No presente a temática versa sobre Fraternidade e Segurança
Pública. O lema define os objetivos e o roteiro da Campanha, baseado na Palavra
de Deus, assegurando que “A Paz é fruto da Justiça” (Cf. Isaías 32, 17)
O
objetivo visado é o envolvimento da Igreja e demais entidades, reconhecidamente
respeitadas pela missão promotora da justiça e da paz.
A missão específica da Igreja é testemunhar que os valores humanos e
cristãos, efetivamente, corroborem para a edificação da civilização do amor, da
justiça, da paz. À Igreja cabe evangelizar, formando discípulos de Jesus Cristo.
Como Ele, os cristãos tentam ilustrar os valores humanitários, evangélicos, onde
vivem e convivem. Assim, as dimensões espirituais se encarnam na realidade do
dia a dia dos relacionamentos familiares e sociais.

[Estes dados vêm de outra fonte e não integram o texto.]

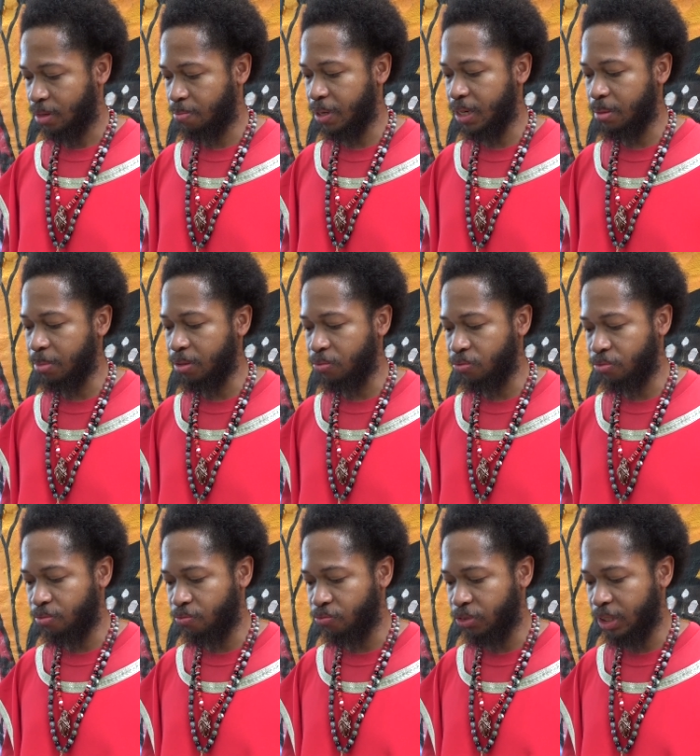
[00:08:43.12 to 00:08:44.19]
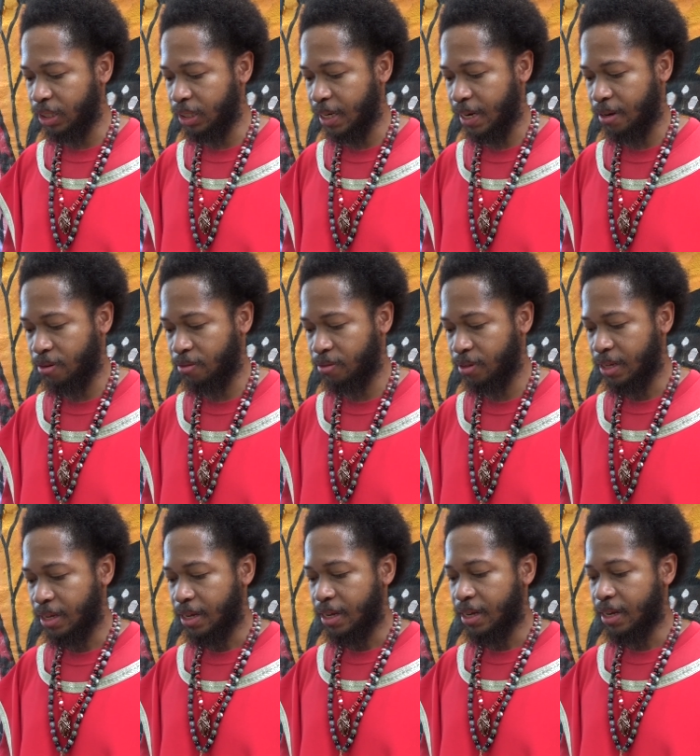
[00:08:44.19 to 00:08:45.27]
But let me read down.
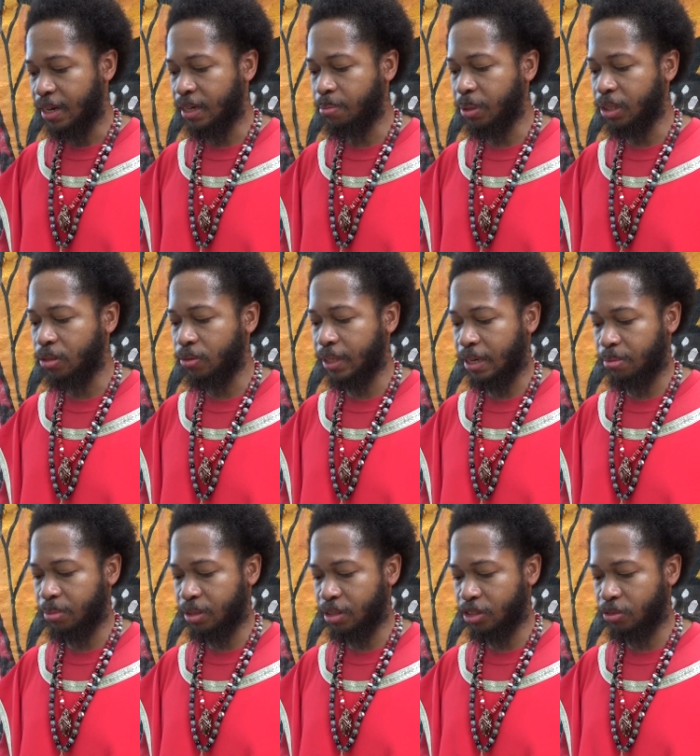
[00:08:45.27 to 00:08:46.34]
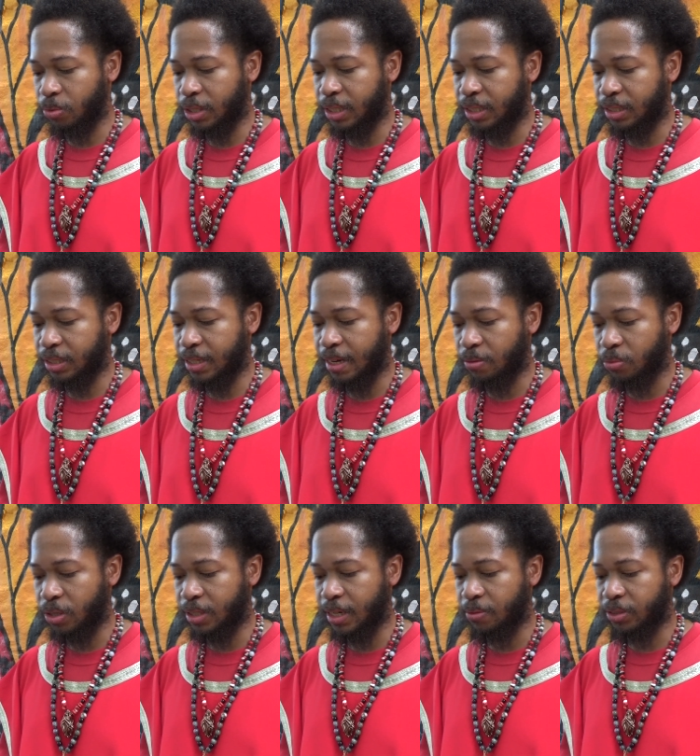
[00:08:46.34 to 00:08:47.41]
Let me go down because what? They said that
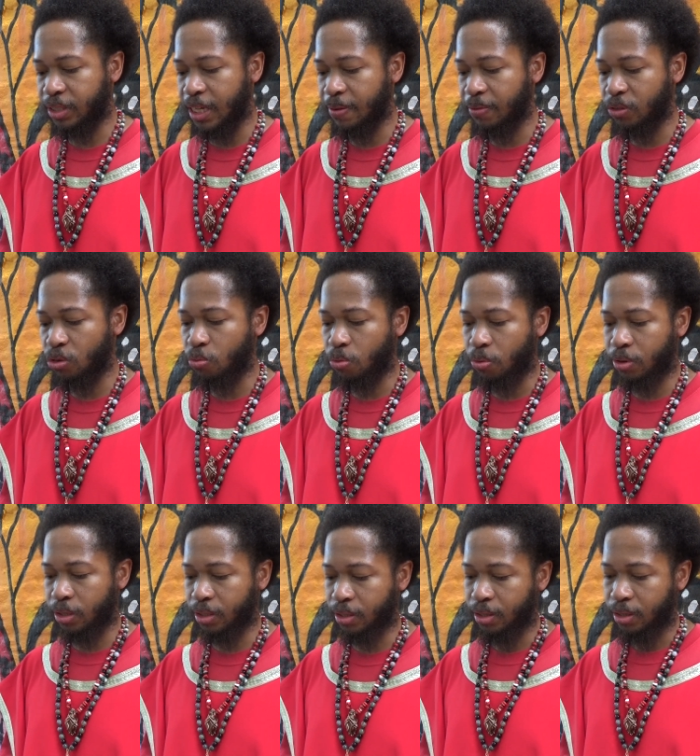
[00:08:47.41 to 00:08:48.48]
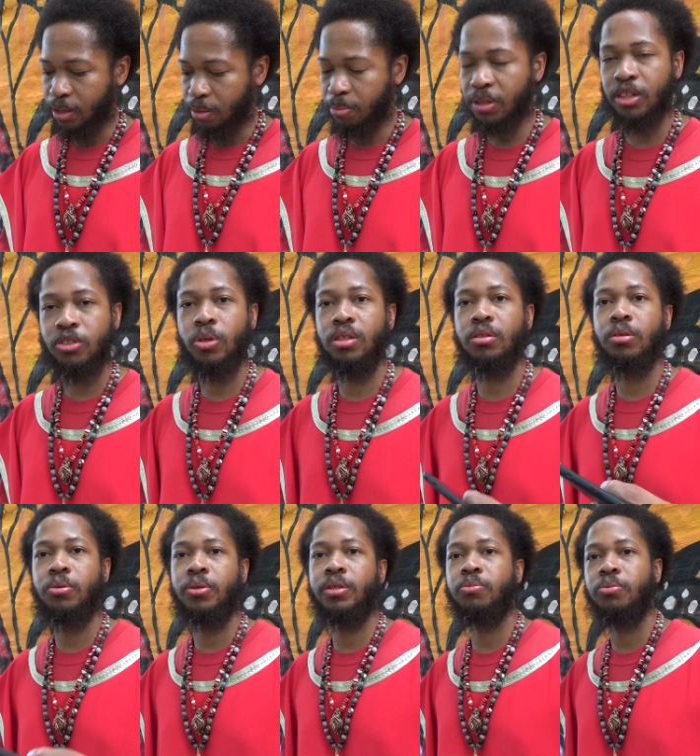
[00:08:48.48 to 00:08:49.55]
what? They was giving no warning. Because what? The
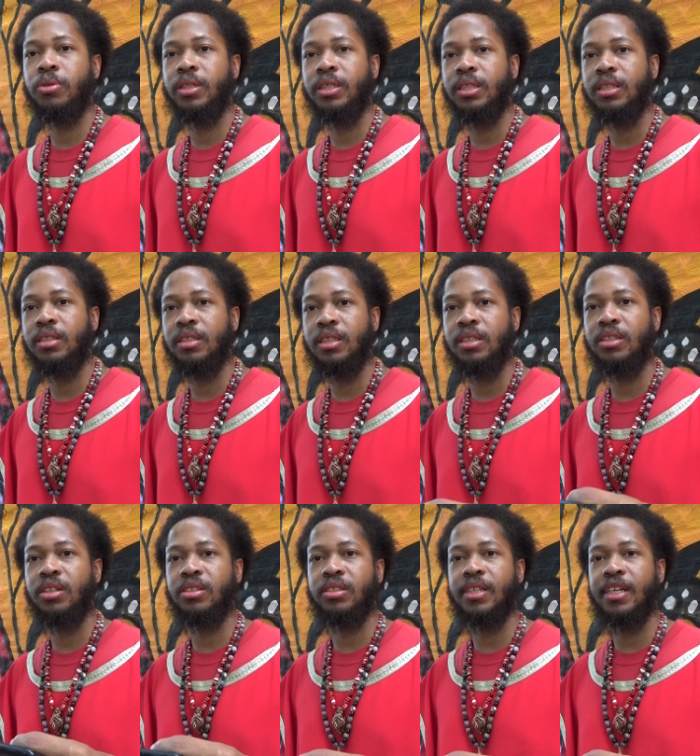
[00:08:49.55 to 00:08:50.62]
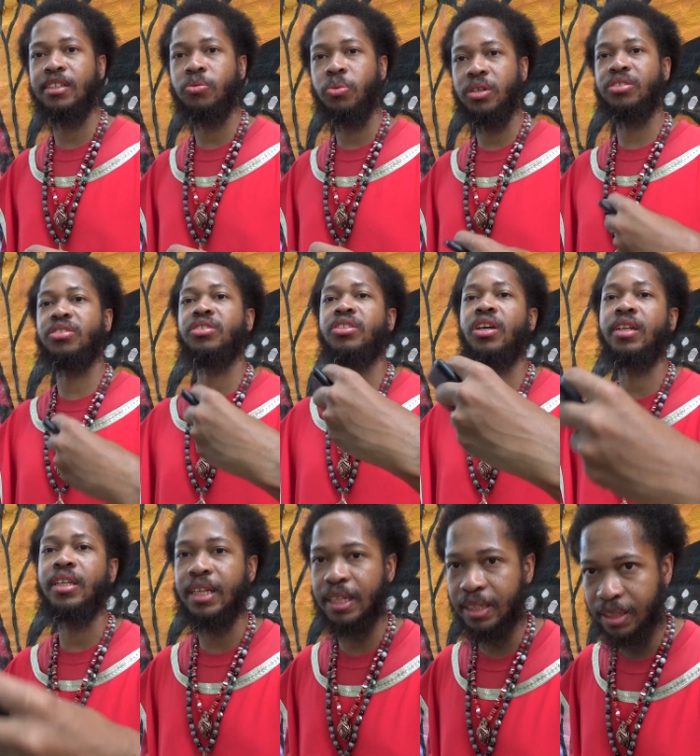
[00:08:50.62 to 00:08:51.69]
Lord, well, he, he, he does things what?
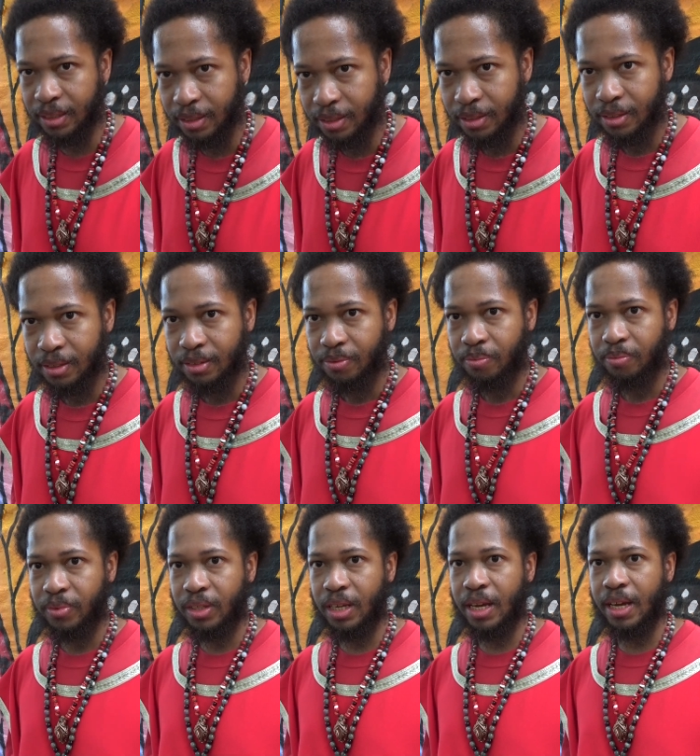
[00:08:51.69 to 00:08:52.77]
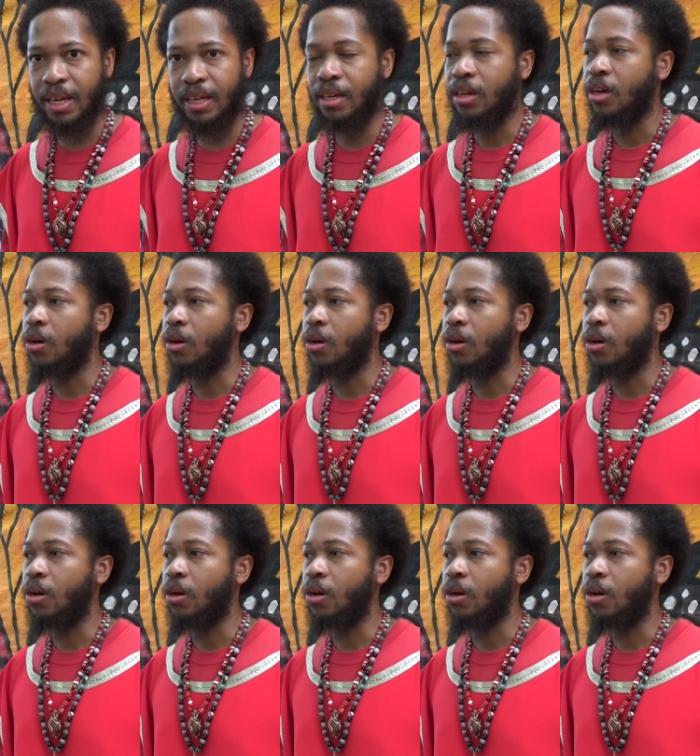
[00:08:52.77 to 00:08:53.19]
Suddenly. All right?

Como fazer para que os valores espirituais se encarnem na vida do dia a dia
das pessoas e das realidades temporais? Vejamos. Cada instituição conserva a sua
autonomia nas realidades distintas, porém tem em comum a experiência vital de
muitos valores humanitários, cultivados por uma sadia espiritualidade. Ao
afirmar com convicção que a paz é fruto da justiça, a Igreja se integra às
demais instâncias que se empenham efetivamente numa cultura de paz. Trata-se,
pois, de nos capacitar para promover em todo tempo e lugar atividades que
conduzam à paz duradoura e benfazeja.
A Igreja se oferece para colaborar na construção de uma sociedade menos
violenta e mais fraterna, convidando as demais Igrejas e representações
significativas da sociedade para a mesma tarefa. Evidentemente, a segurança
pública incumbe ao Estado, não à Igreja. Como reza a Constituição Federal, os
direitos e deveres dos cidadãos, praticamente, conservam conhecido prefixo:
“saúde, educação, segurança (etc.) são direitos do cidadão e são deveres do
Estado”. Perguntemos, pois, quais são as condições que possuímos como cidadãos e
cidadãs de bem, colaborando com a segurança pública.

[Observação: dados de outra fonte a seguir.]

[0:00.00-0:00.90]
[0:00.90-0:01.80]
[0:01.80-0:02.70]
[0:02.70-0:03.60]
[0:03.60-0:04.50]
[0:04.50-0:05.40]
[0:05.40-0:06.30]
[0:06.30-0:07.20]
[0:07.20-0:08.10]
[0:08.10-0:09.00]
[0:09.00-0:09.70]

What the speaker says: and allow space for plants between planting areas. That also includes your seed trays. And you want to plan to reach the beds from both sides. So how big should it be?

Na verdade nos sentimos condicionados pela violência estrutural. Estamos
envoltos num contexto de violência. O que fazer e como fazer para reverter o
clima de violência? Eis a temática anunciada: Fraternidade e Segurança Pública.
Fixemos dois pólos que fundamentam a violência. O primeiro pólo é a perda dos
valores éticos e morais. O segundo pólo é o crime organizado, qual polvo de mil
tentáculos lançando-os em todas as direções e lucrando êxito pela corrupção em
todas as esferas sociais...
Na tentativa de soluções a curto prazo parece urgente a organização de
polícia comunitária nos bairros, orientando os moradores a colaborar para a
prevenção do crime (organizado ou não). Movimentações suspeitas poderiam ser
denunciadas através de um “0800”. A capacitação de adolescentes e jovens em
vista de sua profissionalização fortalece os vínculos familiares e sociais, sem
que fique à toa uma massa de desocupados. A definição de critérios de horários,
de serviços, de funcionamento de bares, casas de shows, points (etc.),
descriminando e restringindo o uso e abuso de drogas, incluindo bebidas
alcoólicas de fácil acesso, certamente contribuiria para a diminuição da
violência e do narcotráfico. São medidas possíveis.